• Exercise instructions:
In your copy, the records appear word for word and the pictures do not appear at all.

(Dataset entries)
□ □ □ □

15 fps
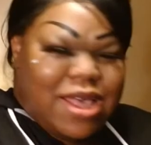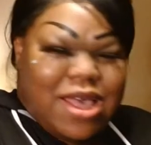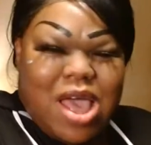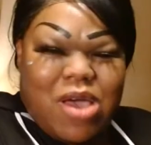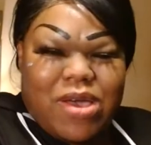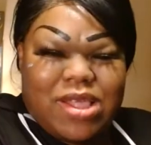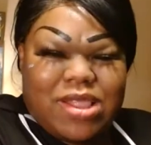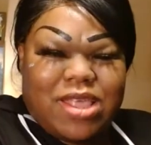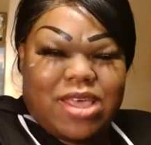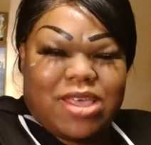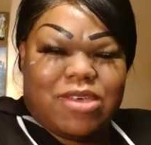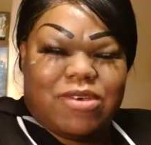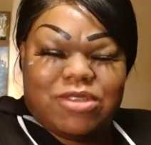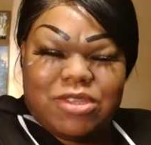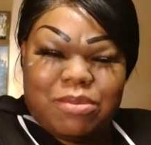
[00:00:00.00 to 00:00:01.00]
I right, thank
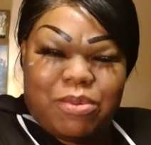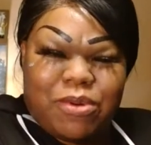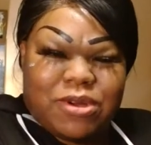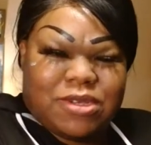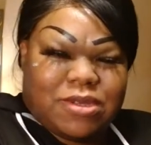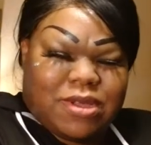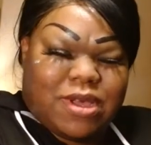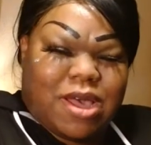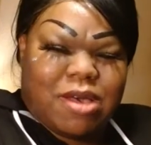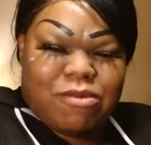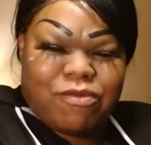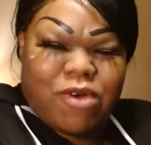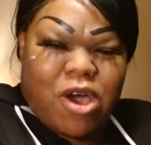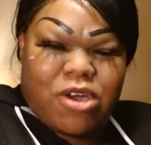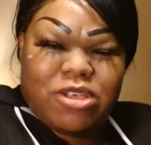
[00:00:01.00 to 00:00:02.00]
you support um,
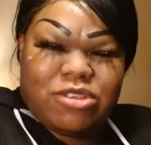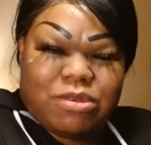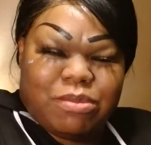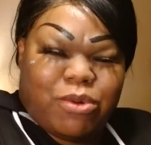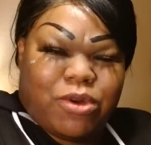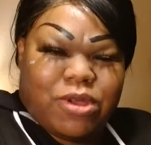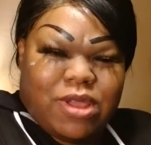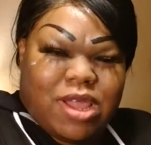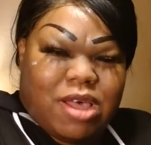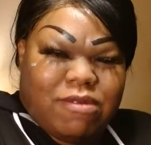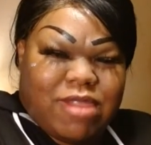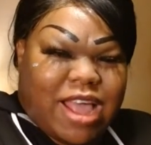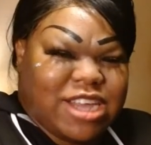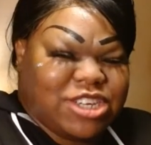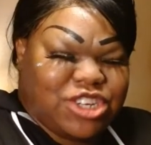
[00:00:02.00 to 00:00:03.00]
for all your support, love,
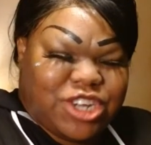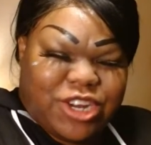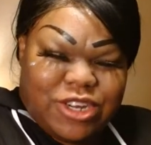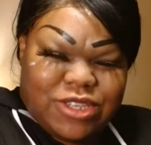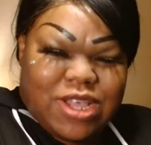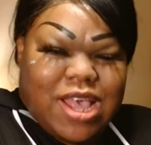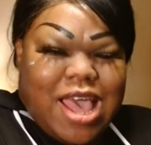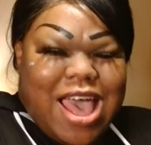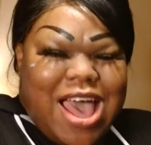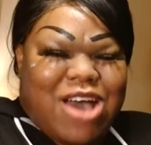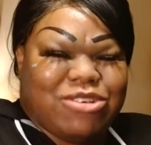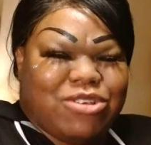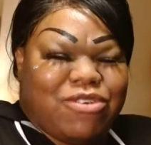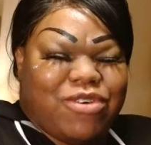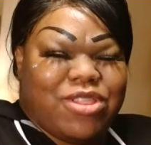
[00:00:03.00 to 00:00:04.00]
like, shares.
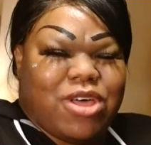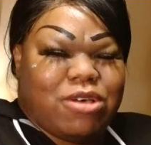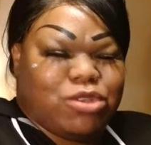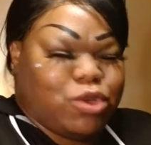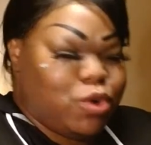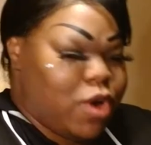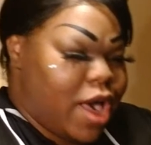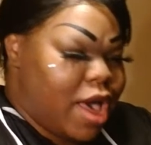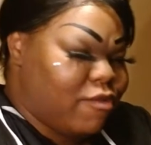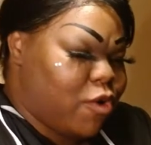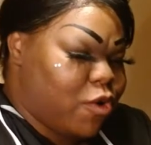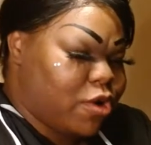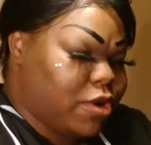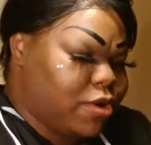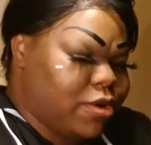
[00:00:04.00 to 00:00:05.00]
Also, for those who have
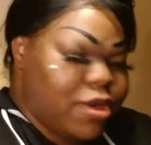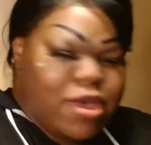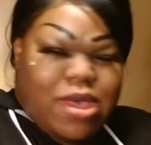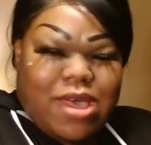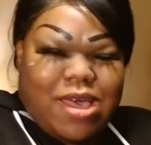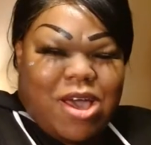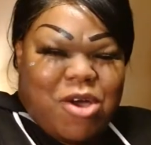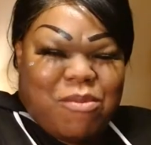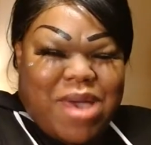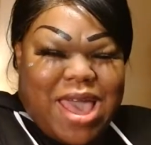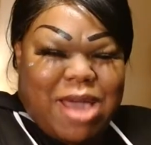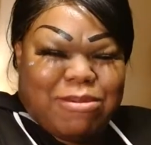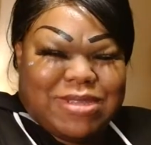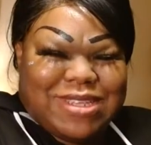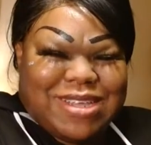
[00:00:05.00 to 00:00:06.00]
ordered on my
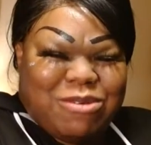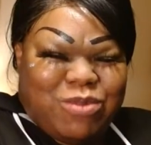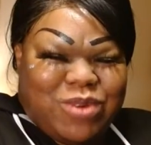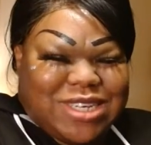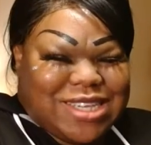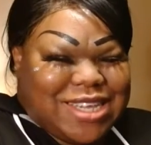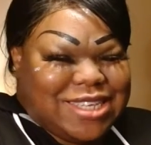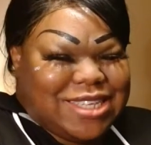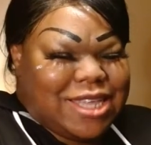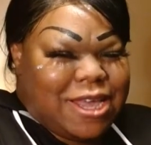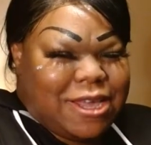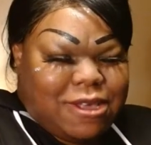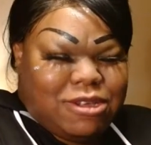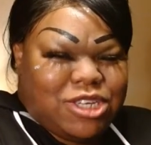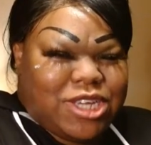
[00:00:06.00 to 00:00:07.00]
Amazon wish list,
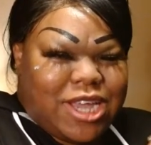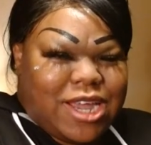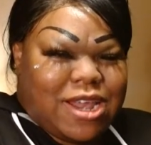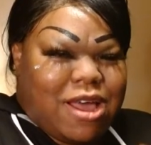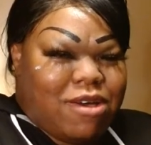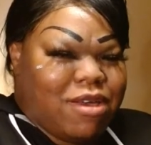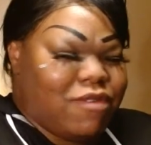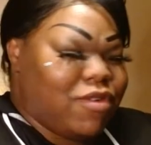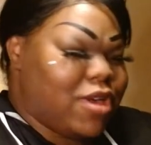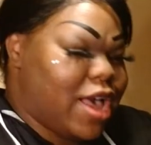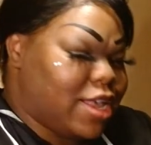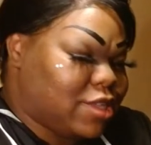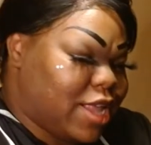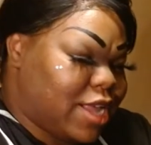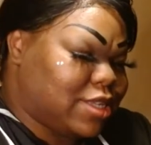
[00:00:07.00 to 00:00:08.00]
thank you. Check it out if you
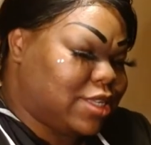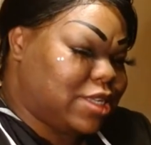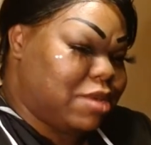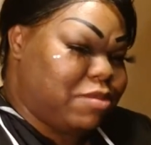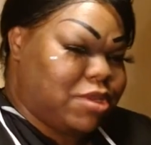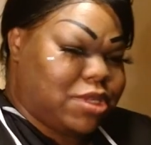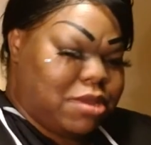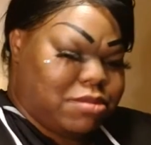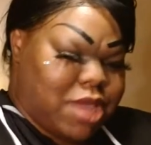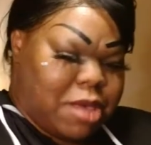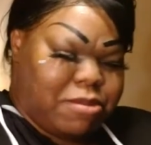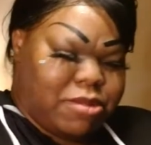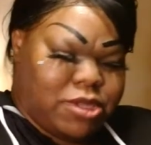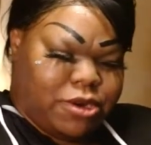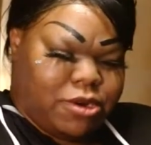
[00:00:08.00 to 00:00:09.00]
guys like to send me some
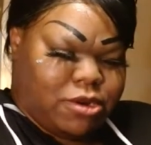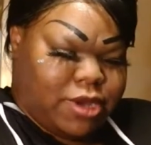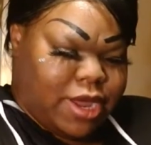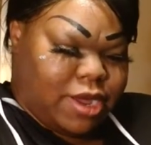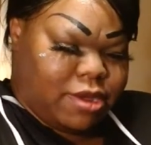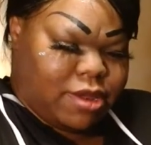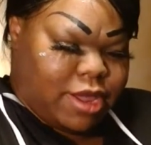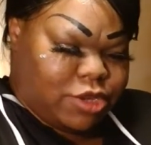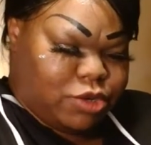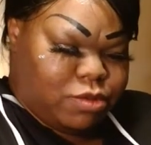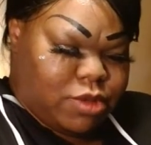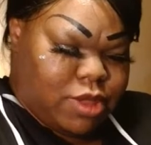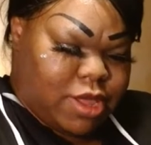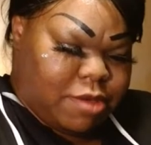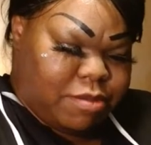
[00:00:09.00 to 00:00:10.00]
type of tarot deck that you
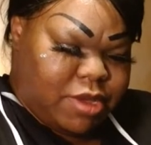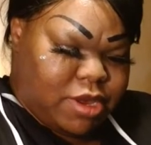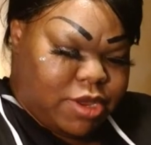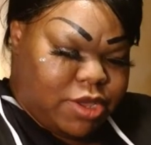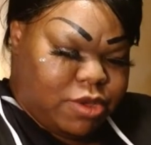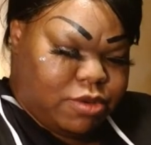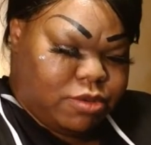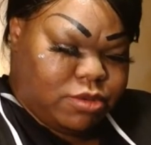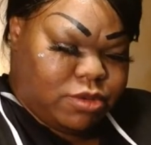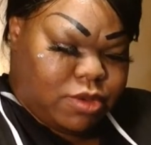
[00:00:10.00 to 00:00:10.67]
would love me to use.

□ □ □ □

• Response area:
15 fps
[00:00:00.00 to 00:00:01.00]
I right, thank
[00:00:01.00 to 00:00:02.00]
you support um,
[00:00:02.00 to 00:00:03.00]
for all your support, love,
[00:00:03.00 to 00:00:04.00]
like, shares.
[00:00:04.00 to 00:00:05.00]
Also, for those who have
[00:00:05.00 to 00:00:06.00]
ordered on my
[00:00:06.00 to 00:00:07.00]
Amazon wish list,
[00:00:07.00 to 00:00:08.00]
thank you. Check it out if you
[00:00:08.00 to 00:00:09.00]
guys like to send me some
[00:00:09.00 to 00:00:10.00]
type of tarot deck that you
[00:00:10.00 to 00:00:10.67]
would love me to use.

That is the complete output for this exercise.